Karen Williams, age 14, of Lake City, S.C., for her question:
WHAT EXACTLY IS A SNOWBIRD?
Several members of the bird world seem to belong to the snows of the polar regions. In Antarctica, the gull type snow petrel nests farther south than any other bird and his satin smooth plumage is said to be whiter than the surrounding snow. In the Northern Hemisphere, the snowbird is the snow bunting, which nests farther north than any other bird.
Come spring, a variety of perky little bunting birds arrive to nest in our shrubs and trees. In the fall, they gather in flocks and fly south to warmer winter climates. This is when their cousin, the snow bunting, may pay us a surprise visit from his home in the far north. The snow bunting, alias the snowflake, alias the snowbird, truly belongs to the snows and when he visits us he usually arrives with a blizzard.
This chubby little bunting is a sparrow like bird of the finch family, fond of seeds and bugs and a born. One would expect a genuine snowbird to be plain, pure white. However, the plain white snow petrel of Antarctica tends to stand out against his snowy background. The snowbird bunting of the Arctic wears winter white with rusty streaks on his back.
This color scheme tends to blend perfectly with his wintry surroundings. When he tumbles along with a blizzard, he looks like an old blowing leaf. When feeding on the ground, he blends in with tufts of dead grasses.
The snowbird may stay with us for a while, during the worst of our winter season. But in early spring he takes off for the northern tundra. There, during the Arctic summer, he molts his winter white and wears a more suitable outfit of blended black and white.

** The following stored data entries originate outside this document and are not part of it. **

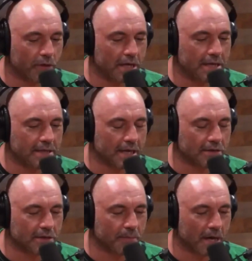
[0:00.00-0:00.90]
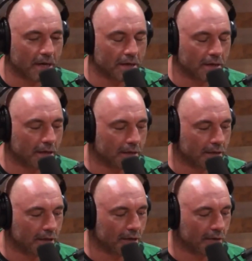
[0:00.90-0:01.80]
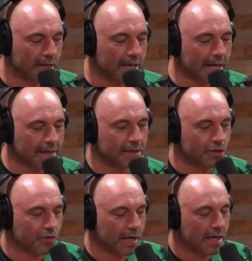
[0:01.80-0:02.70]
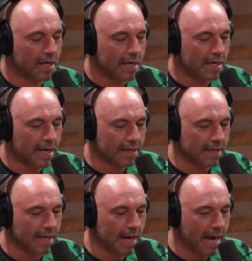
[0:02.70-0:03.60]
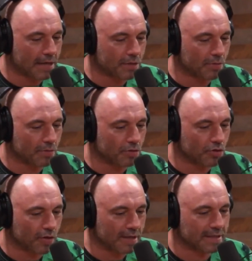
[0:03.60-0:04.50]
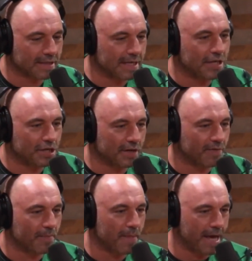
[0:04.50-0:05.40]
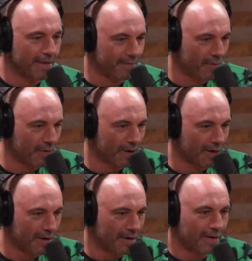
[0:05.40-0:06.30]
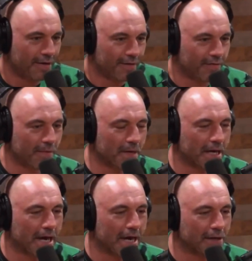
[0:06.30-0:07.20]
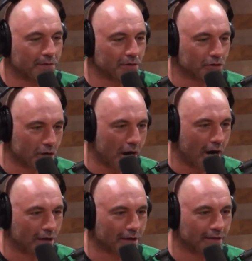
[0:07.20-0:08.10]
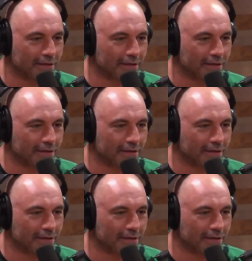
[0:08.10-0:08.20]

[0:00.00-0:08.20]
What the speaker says: he tells you about it, and you know, he got the actual translation of the metaphor from a guy who's a scholar.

His nesting grounds may be in northern Canada, Iceland, around the shores of Greenland or the northern tip of Scandinavia. Baby snowbirds are born closer to the North Pole than any other birds. Other buntings build their nests in the bushes, but there are no bushes on the treeless tundra. The thick walled nest is built on the ground from dried Arctic grasses and tenderly lined with feathers that fall from visiting water birds.
The female snowbird sits on the nest while the male flies aloft to sing his song. Later he gathers an endless supply of bugs and grubs to feed his hungry chicks. Soon the entire family comes forth to scratch for morsels of assorted foods on the ground. Instead of roosting in boughs, they rest and sleep near tufts of low growing grasses.